36732.fb2
- И что же дальше с девочкой?
- Повезли в больницу.
Ермолаев спросил:
- Марья Дмитриевна, а собаку-то хоть убили?
- Убили.
- Наконец-то, - сказал Ермолаев. - Не избежала смерти, окаянная. А девочку вылечат.
Дачница, сообщавшая про девочку, перешла к следующему участку, позвала хозяйку:
- Софья Николаевна!
- Что там?
- Новости есть...
Жена гремела тарелками и стеклянными банками, хлопала дверью. Стараясь не повстречаться с ней взглядом, Ермолаев сказал:
- Я отчего-то уверен: девочке ничто не угрожает. На легковушку - ив поликлинику. А там - укол против бешенства, и порядок... Болезненные уколы, это верно, не научилась еще медицина колоть без боли... Потерпит кроха, поплачет, зато будет здоровенькая...

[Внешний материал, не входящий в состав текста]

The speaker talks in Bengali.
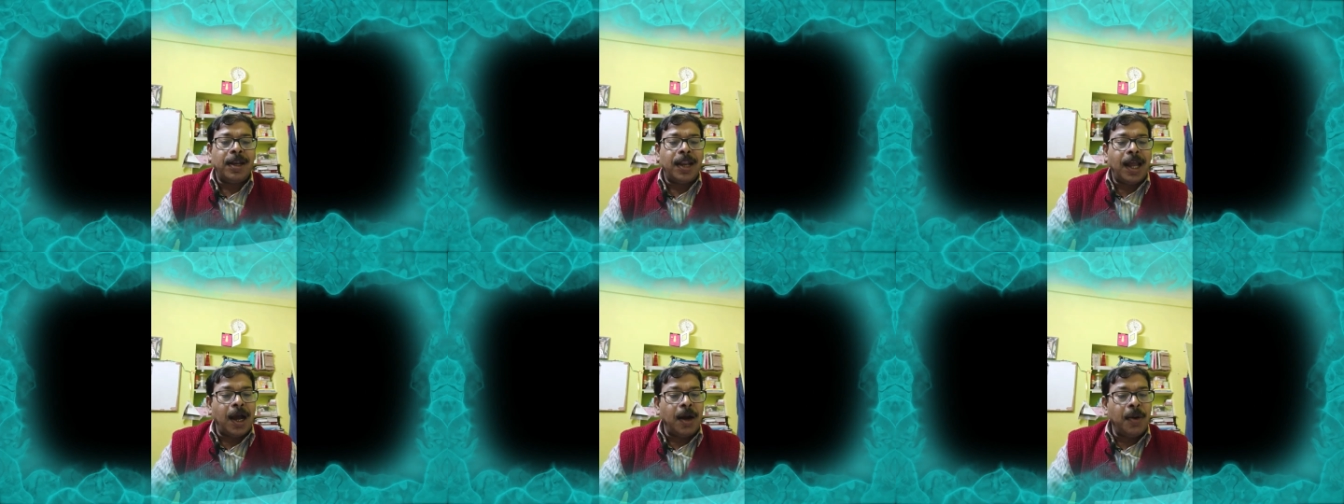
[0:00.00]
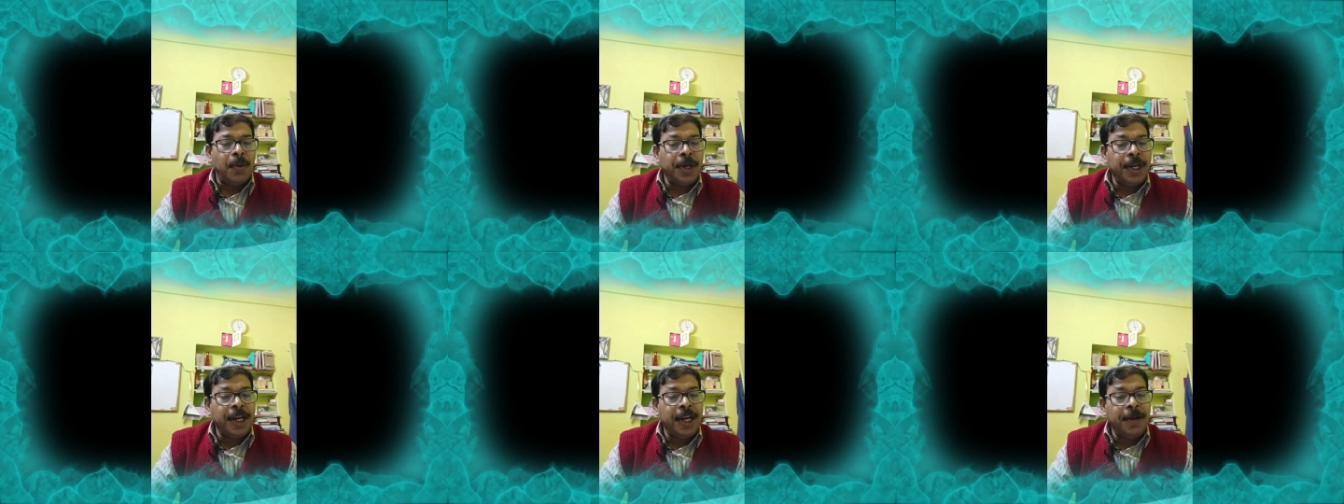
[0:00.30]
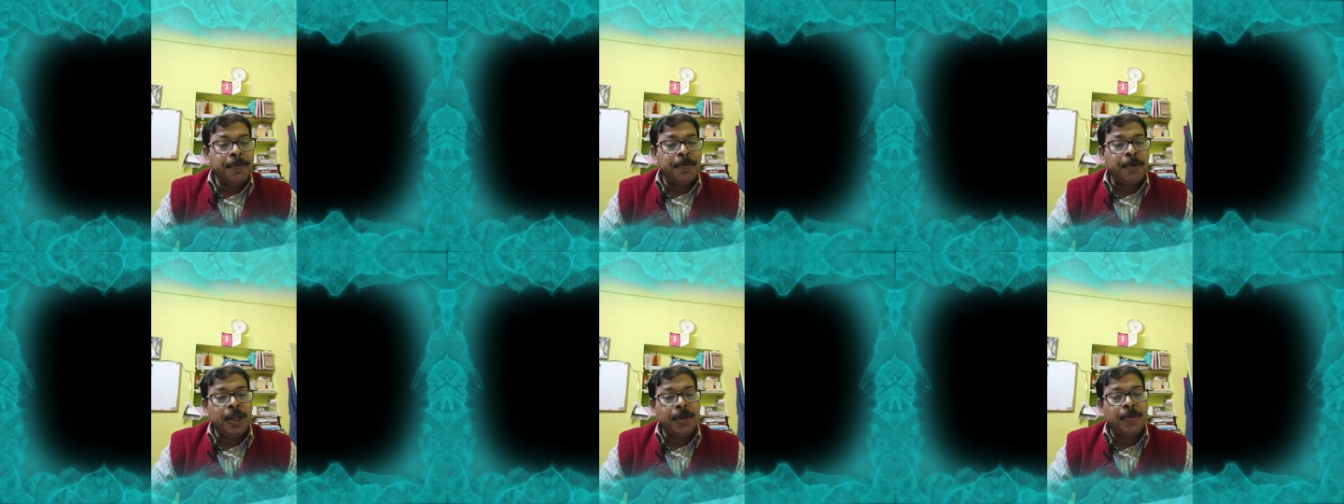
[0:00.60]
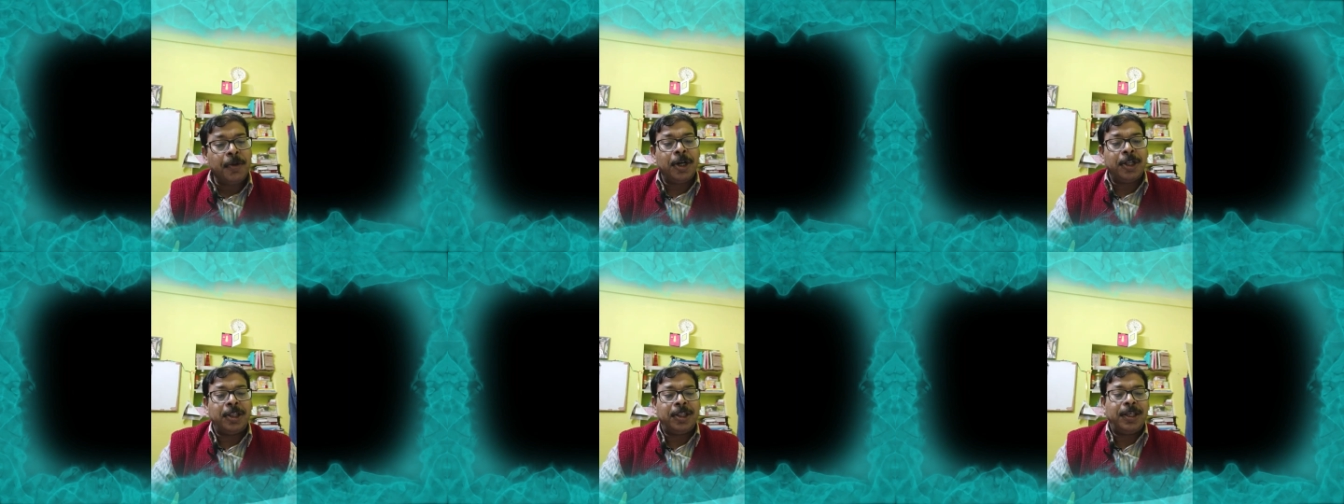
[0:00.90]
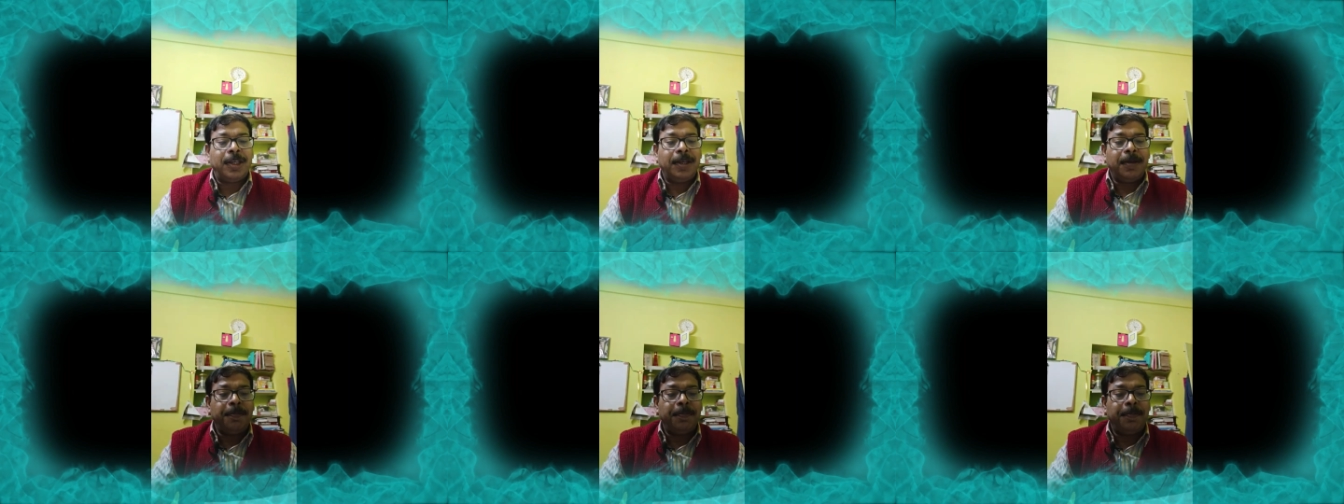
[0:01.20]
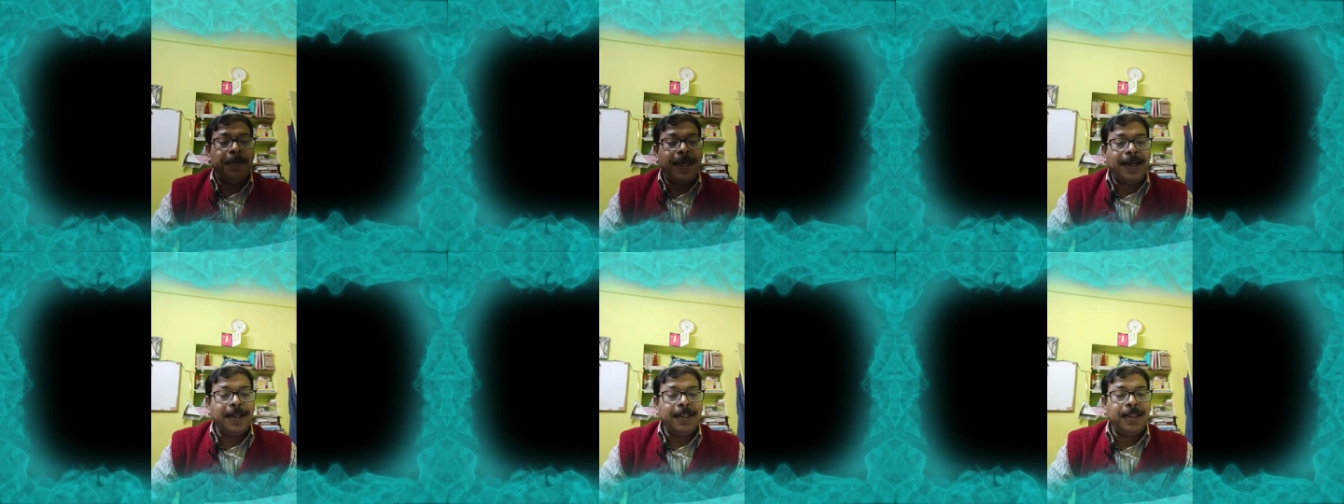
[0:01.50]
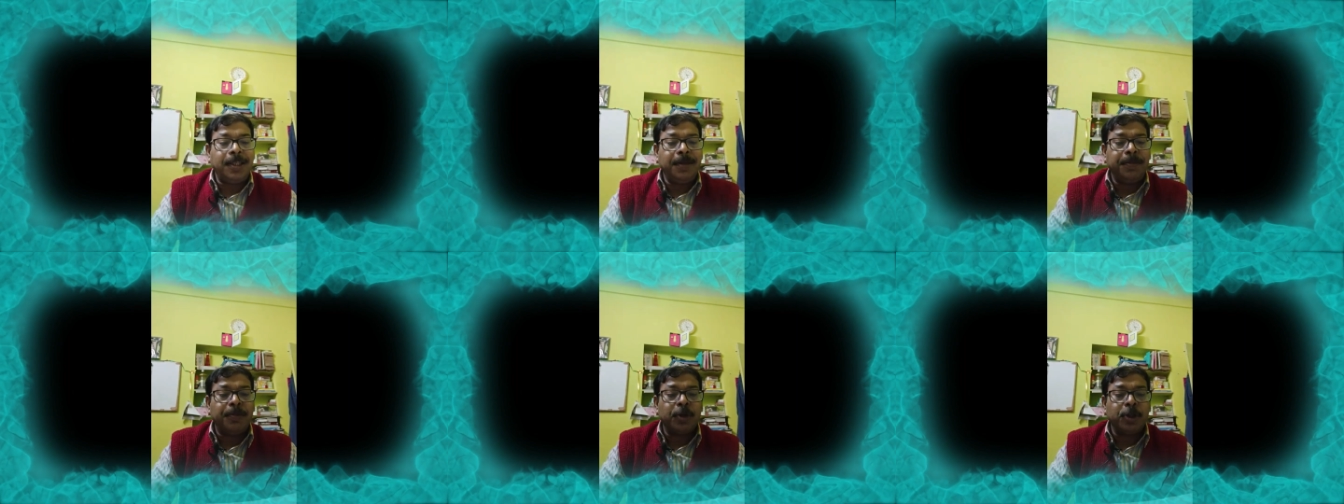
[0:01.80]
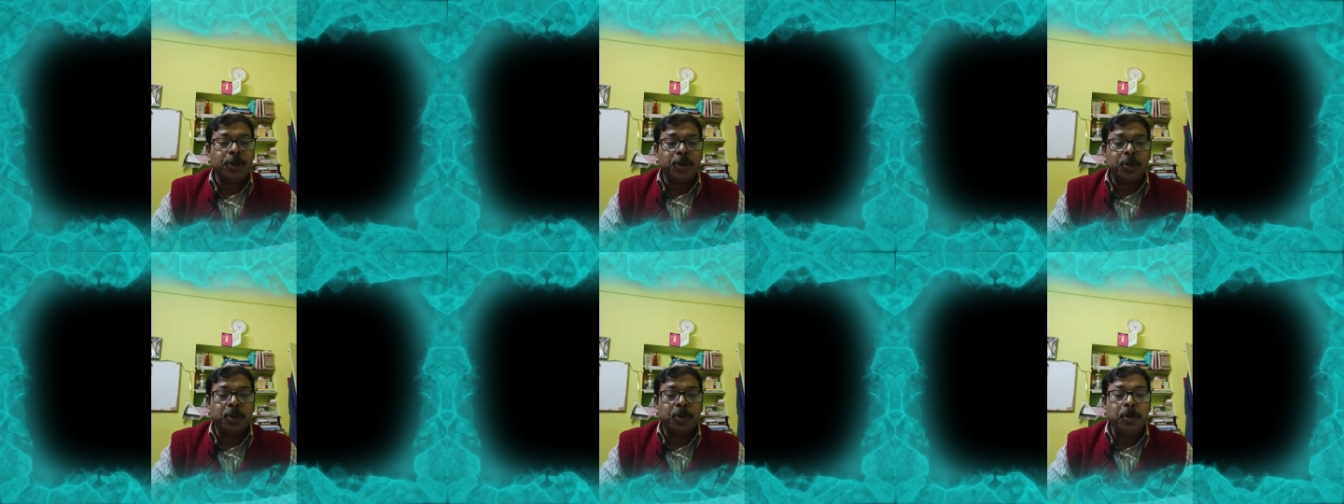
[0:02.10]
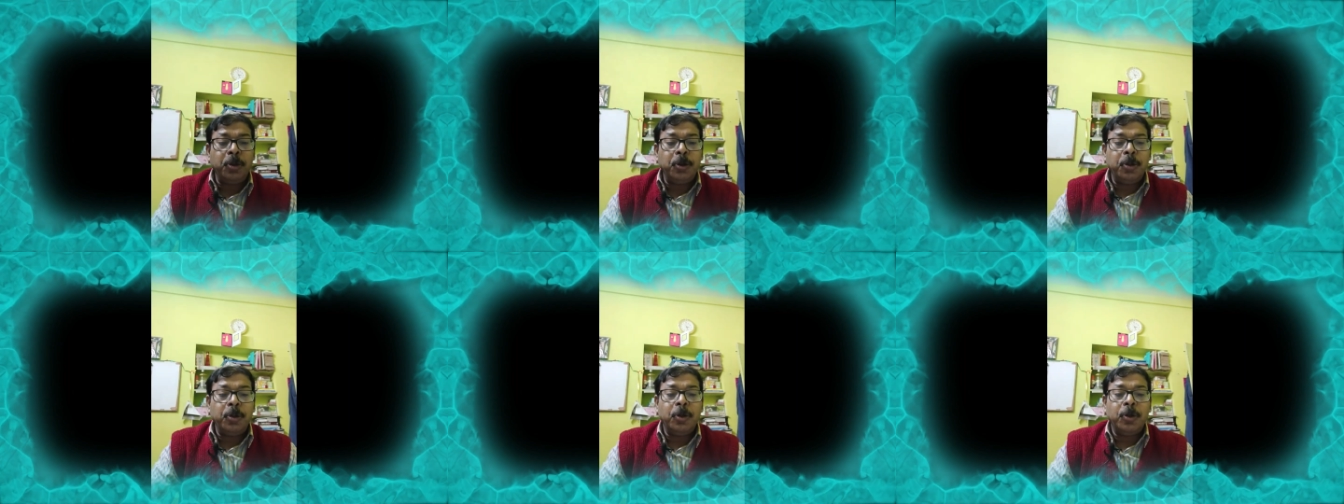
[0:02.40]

নাউনের পরিবর্তে ব্যক্তি বস্তু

На минуту в нем всколыхнулось давешнее неприятное чувство, но, опустившись, растворилось без осадка.
На электричку они отправились, когда тучи наконец затмили солнце и забрызгал дождичек, нудный, мелкий. "Прибавить шагу, покамест не разошелся в большой", - подумал Ермолаев и, выйдя на щебенку, оглянулся: за забором, за крыжовником зеленели кроны сторожевых берез, чернели душевая бочка и сарай под толем, оранжевели дачные стены с синими прикрытыми ставнями праздничная, будоражащая пестрота.
Они шли по поселку - на участке слева из-за изгороди торчала собачья морда: бурая, в подпалинах, овчарка встала на задние лапы, передние положила на изгородь. И Ермолаев подумал:
"Экая собачища, правильно держат на цепи", - вспомнил ту беспородную, взбесившуюся, и тотчас постарался забыть. Затем шли по луговой тропинке, болотисто пружинившей, - на лугу лошадь, пегая, как тучи над головой, опустившись на передние ноги, хрумкала сочной травой в ямке, затем лесом среди березовых и еловых стволов, покрытых светло-зеленым и желтым мхом, неумело прыгали, опрокидывались на спину и, перевернувшись, сызнова прыгали малюсенькие, недавно народившиеся лягушата, и далее - окрайком ржаного поля по косогору - невинно глядели васильки, и пахла мята, и дикие голуби летели над рожью, забирая к железной дороге.
Петя вышагивал впереди всех. Подавшись вперед под тяжестью рюкзака, просунув большие пальцы под лямки, чтоб не так резало, Ермолаев двигался ходко, от жены не отставал. Она - метрах в пяти, опираясь на палку и подрагивая задом, и он покойно смотрел на этот подрагивающий зад, широкие бедра и круглые икры.
За всю дорогу от дачи жена ни разу не повернулась к нему, не обронила словца. Сердится. Знаем отчего. Во-первых, зря сердится, а во-вторых, посердится и перестанет. Хочешь не хочешь, а жить нужно вместе, попрпвыклп друг к другу.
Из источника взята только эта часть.